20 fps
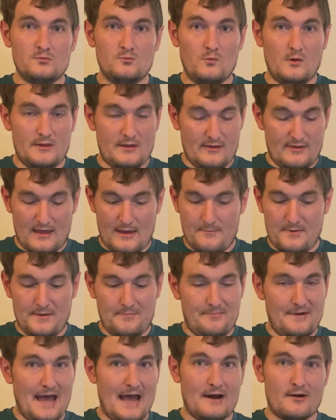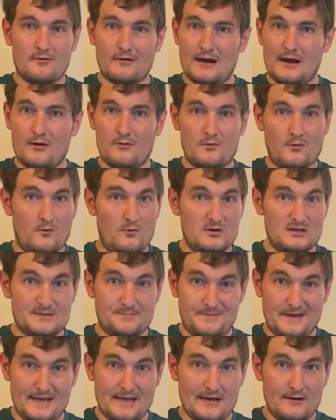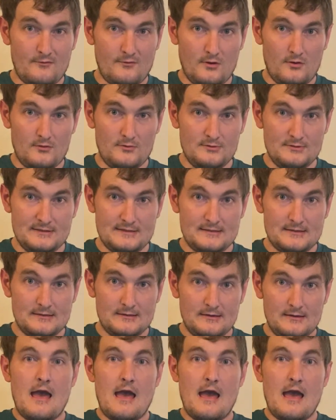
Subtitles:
whether they be background or speaking roles,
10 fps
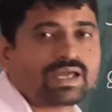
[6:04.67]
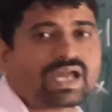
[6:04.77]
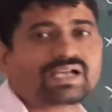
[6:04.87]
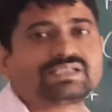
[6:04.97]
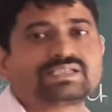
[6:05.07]

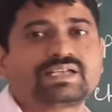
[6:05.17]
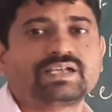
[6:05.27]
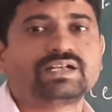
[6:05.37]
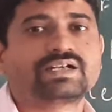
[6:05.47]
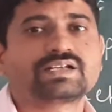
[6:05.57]

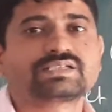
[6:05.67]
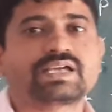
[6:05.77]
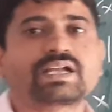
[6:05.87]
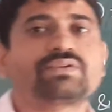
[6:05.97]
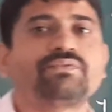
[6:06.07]
X
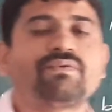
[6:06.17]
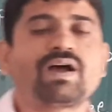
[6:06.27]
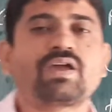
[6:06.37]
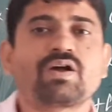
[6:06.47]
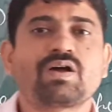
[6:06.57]
intersect
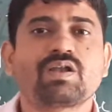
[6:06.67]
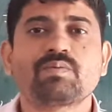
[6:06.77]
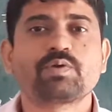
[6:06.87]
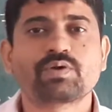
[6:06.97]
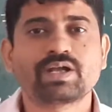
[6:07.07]
y. All
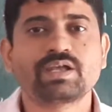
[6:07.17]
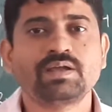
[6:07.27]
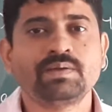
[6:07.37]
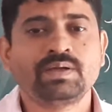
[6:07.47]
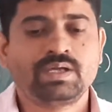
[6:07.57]
of you
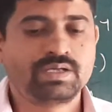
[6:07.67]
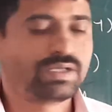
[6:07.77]
getting?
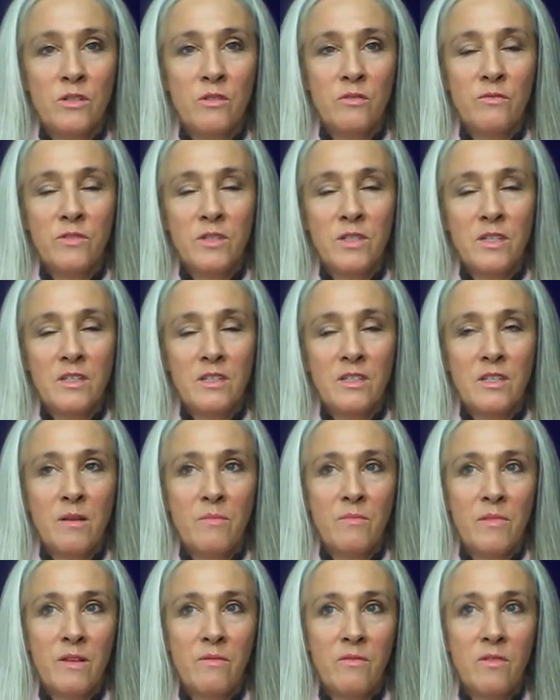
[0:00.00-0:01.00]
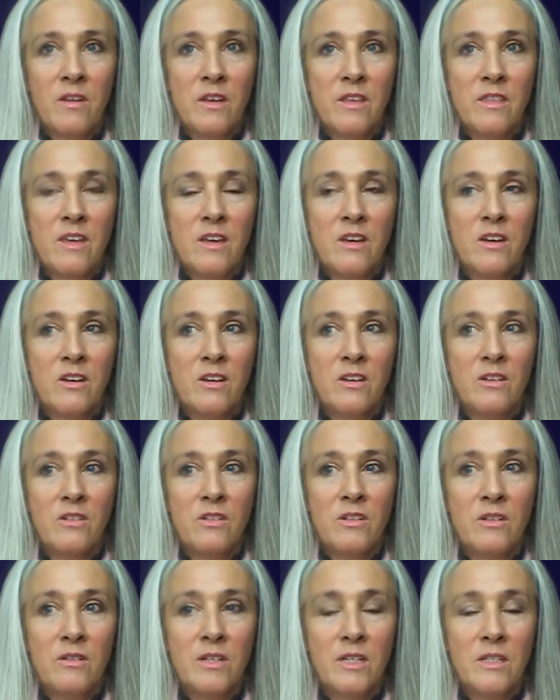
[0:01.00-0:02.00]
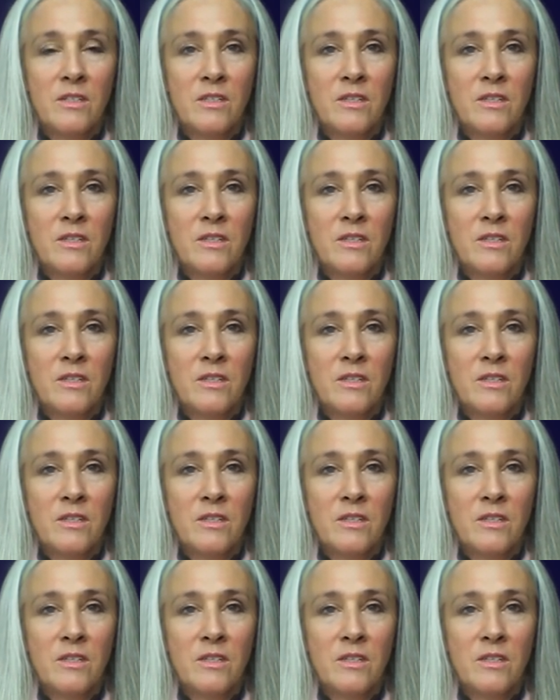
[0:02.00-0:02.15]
Obviously, at some level, I think I can do it.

· · ·

**TASK DESCRIPTION**
All entries must be written out again exactly as given, with no pictures in the copy.

**EXERCISE OUTPUT**
20 fps
Subtitles:
whether they be background or speaking roles,
10 fps
[6:04.67]
[6:04.77]
[6:04.87]
[6:04.97]
[6:05.07]

[6:05.17]
[6:05.27]
[6:05.37]
[6:05.47]
[6:05.57]

[6:05.67]
[6:05.77]
[6:05.87]
[6:05.97]
[6:06.07]
X
[6:06.17]
[6:06.27]
[6:06.37]
[6:06.47]
[6:06.57]
intersect
[6:06.67]
[6:06.77]
[6:06.87]
[6:06.97]
[6:07.07]
y. All
[6:07.17]
[6:07.27]
[6:07.37]
[6:07.47]
[6:07.57]
of you
[6:07.67]
[6:07.77]
getting?
[0:00.00-0:01.00]
[0:01.00-0:02.00]
[0:02.00-0:02.15]
Obviously, at some level, I think I can do it.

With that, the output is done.